Dissertation Talk: Scaling Environments and Verifiers for Software Engineering Agents – Manish Shetty

Title: Scaling Environments and Verifiers for Software Engineering Agents
Speaker: Manish Shetty
Advisor: Koushik Sen

Date: Wednesday, March 4
Time: 3:30-4:30 PM PT

This is a hybrid event held in person and virtually over Zoom.
Location (In-person): Soda 373

Abstract:  Modern language models, trained primarily on static code corpora, are increasingly capable at writing code, yet struggle with real-world software engineering over long horizons. Software, however, is one of the few domains where AI systems can interact with reality cheaply: environments instantiate executable tasks and verifiers (compilers, tests, program analyzers) turn execution outcomes into learning signals. How do we scale this interaction and feedback to build better agents and understand their capabilities?
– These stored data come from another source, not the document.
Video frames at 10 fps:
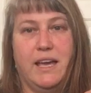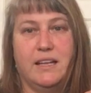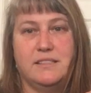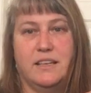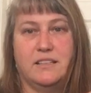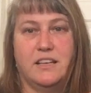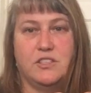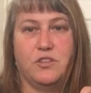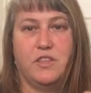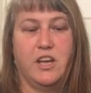hand
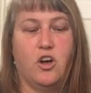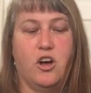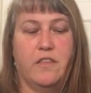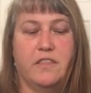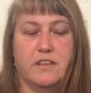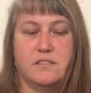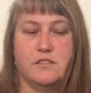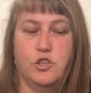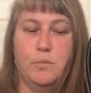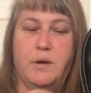sanitizer thing on this
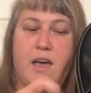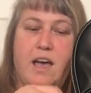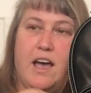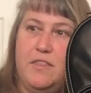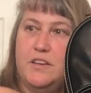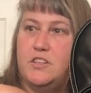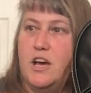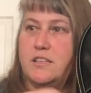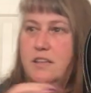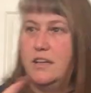loop and then
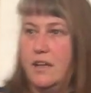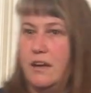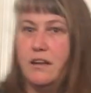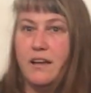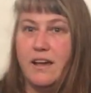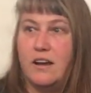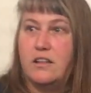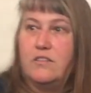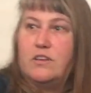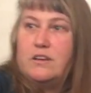toss it in. And
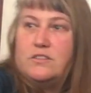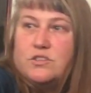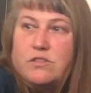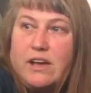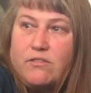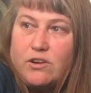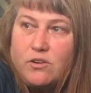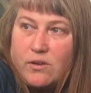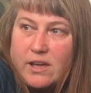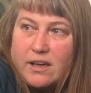I'll even do that real
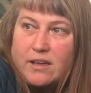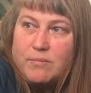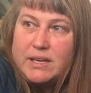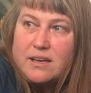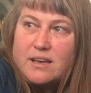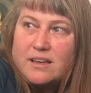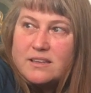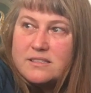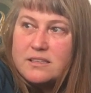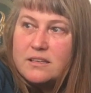quick
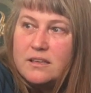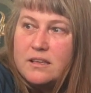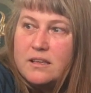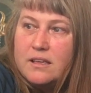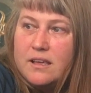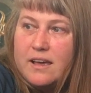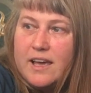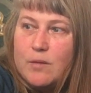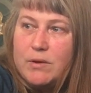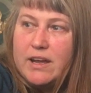because I
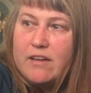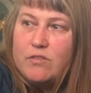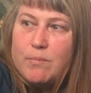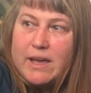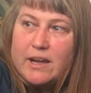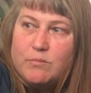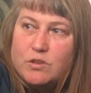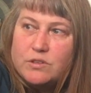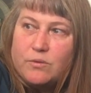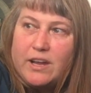happen to have the bag I'm
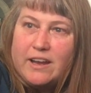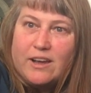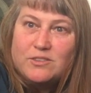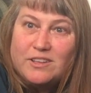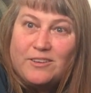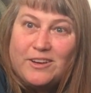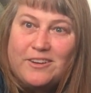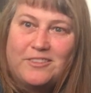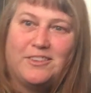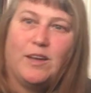using right now sitting right
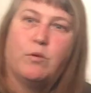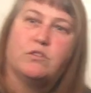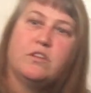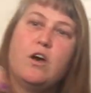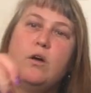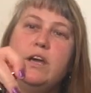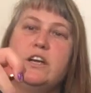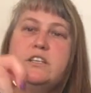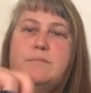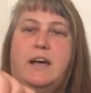on the table. So
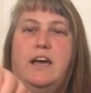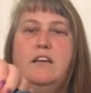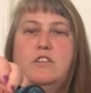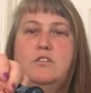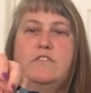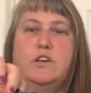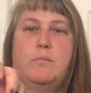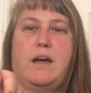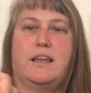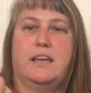here's my little Vera
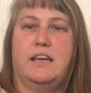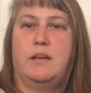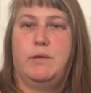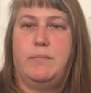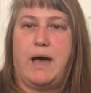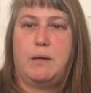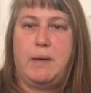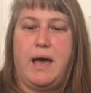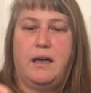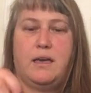Bradley itty bitty
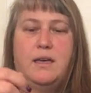backpack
In this talk, I will present methods for synthesizing executable environments and verifiers for agents across the software lifecycle. I’ll start with R2E, a framework for turning a codebase into an agent environment for code generation, and show how execution feedback can transform model performance. Next, I’ll describe how these environments can be scaled synthetically for training bug-fixing agents, and what we learned about the limits of verification quality along the way. Finally, I’ll present two challenging environments, long-horizon C-to-Rust translation and code optimization, where strong verifiers both unlock agent capabilities and reveal their frontiers.